◆ WHAT TO PRODUCE ◆
Each line from the first entry to the line with "[00:03:59.69]", both included, is to be returned unchanged, with any pictures dropped.

#### RECORD EXCERPTS ####

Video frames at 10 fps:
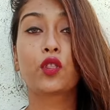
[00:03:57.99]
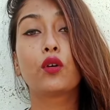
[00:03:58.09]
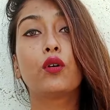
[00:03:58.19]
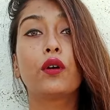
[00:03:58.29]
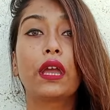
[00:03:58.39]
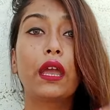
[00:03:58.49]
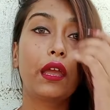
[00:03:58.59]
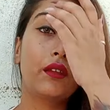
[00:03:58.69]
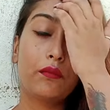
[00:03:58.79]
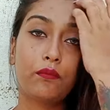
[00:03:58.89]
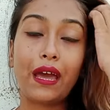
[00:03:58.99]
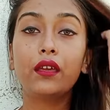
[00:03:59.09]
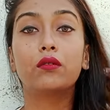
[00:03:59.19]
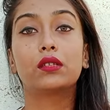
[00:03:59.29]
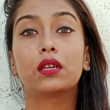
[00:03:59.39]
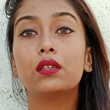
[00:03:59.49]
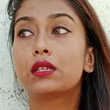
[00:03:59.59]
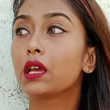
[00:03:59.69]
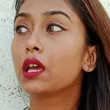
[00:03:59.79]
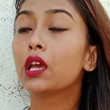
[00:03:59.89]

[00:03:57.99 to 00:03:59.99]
তো এর মানে হচ্ছে যে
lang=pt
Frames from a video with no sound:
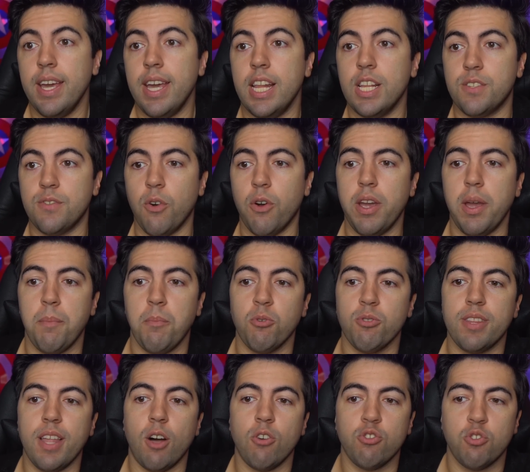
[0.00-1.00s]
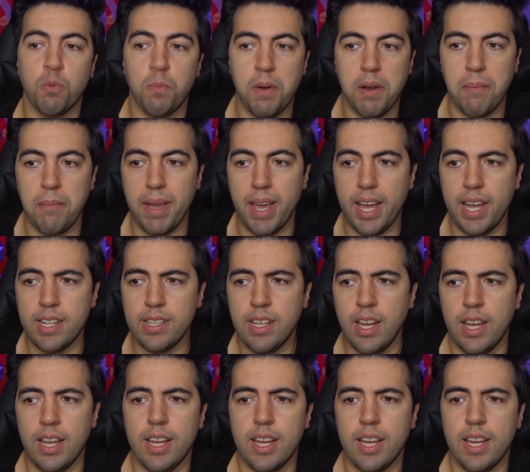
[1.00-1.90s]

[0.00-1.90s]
Eles vão rebutar o Superman.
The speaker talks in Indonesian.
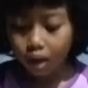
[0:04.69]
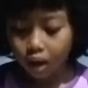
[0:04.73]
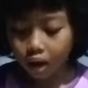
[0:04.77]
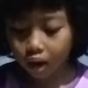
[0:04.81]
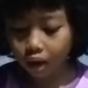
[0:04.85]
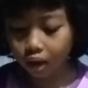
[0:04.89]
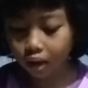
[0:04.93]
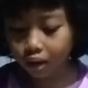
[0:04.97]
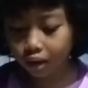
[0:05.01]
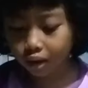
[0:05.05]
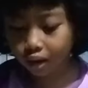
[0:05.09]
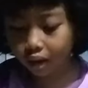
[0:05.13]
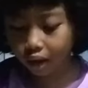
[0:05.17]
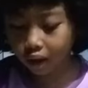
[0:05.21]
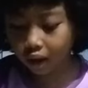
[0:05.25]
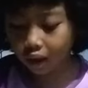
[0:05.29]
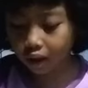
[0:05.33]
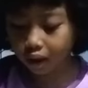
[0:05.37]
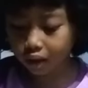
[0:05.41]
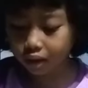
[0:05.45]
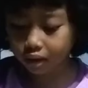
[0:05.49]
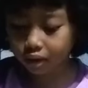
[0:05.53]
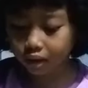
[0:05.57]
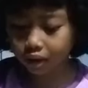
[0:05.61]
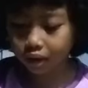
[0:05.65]
halo
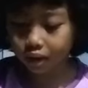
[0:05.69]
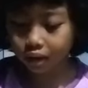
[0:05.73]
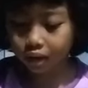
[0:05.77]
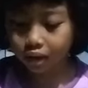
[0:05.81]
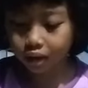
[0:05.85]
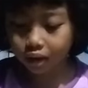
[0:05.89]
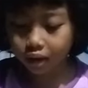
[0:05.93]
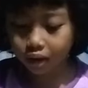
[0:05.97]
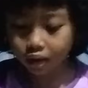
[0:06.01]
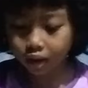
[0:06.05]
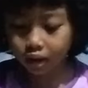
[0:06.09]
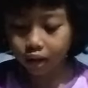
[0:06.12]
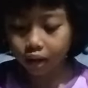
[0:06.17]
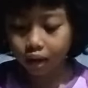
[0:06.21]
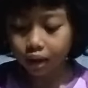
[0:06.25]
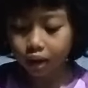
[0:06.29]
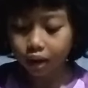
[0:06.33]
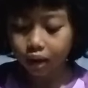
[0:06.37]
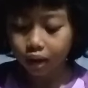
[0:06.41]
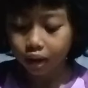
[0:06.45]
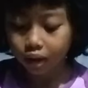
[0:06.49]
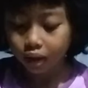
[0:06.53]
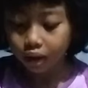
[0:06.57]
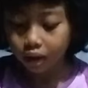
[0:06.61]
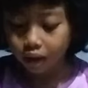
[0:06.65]
guys ini
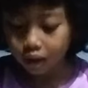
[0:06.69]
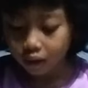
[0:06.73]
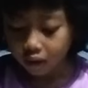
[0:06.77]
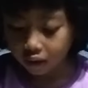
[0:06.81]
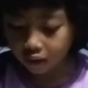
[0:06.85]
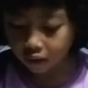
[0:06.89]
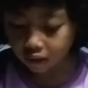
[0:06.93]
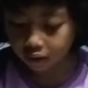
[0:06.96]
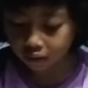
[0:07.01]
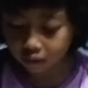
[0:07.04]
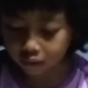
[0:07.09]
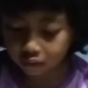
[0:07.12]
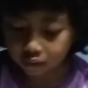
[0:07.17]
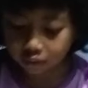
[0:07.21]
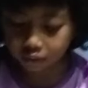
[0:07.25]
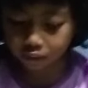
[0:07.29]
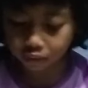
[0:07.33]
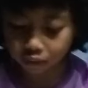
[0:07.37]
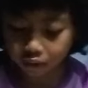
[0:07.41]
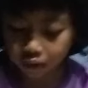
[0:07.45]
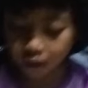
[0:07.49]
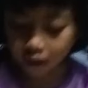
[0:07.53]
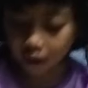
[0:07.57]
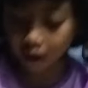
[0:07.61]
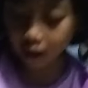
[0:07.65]
ini
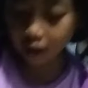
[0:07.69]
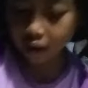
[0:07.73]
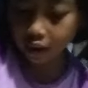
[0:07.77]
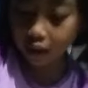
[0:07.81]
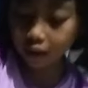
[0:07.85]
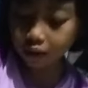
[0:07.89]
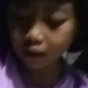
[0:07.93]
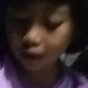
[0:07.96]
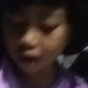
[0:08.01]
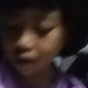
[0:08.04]
tuh alat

####

◆ RESULT ◆
Video frames at 10 fps:
[00:03:57.99]
[00:03:58.09]
[00:03:58.19]
[00:03:58.29]
[00:03:58.39]
[00:03:58.49]
[00:03:58.59]
[00:03:58.69]
[00:03:58.79]
[00:03:58.89]
[00:03:58.99]
[00:03:59.09]
[00:03:59.19]
[00:03:59.29]
[00:03:59.39]
[00:03:59.49]
[00:03:59.59]
[00:03:59.69]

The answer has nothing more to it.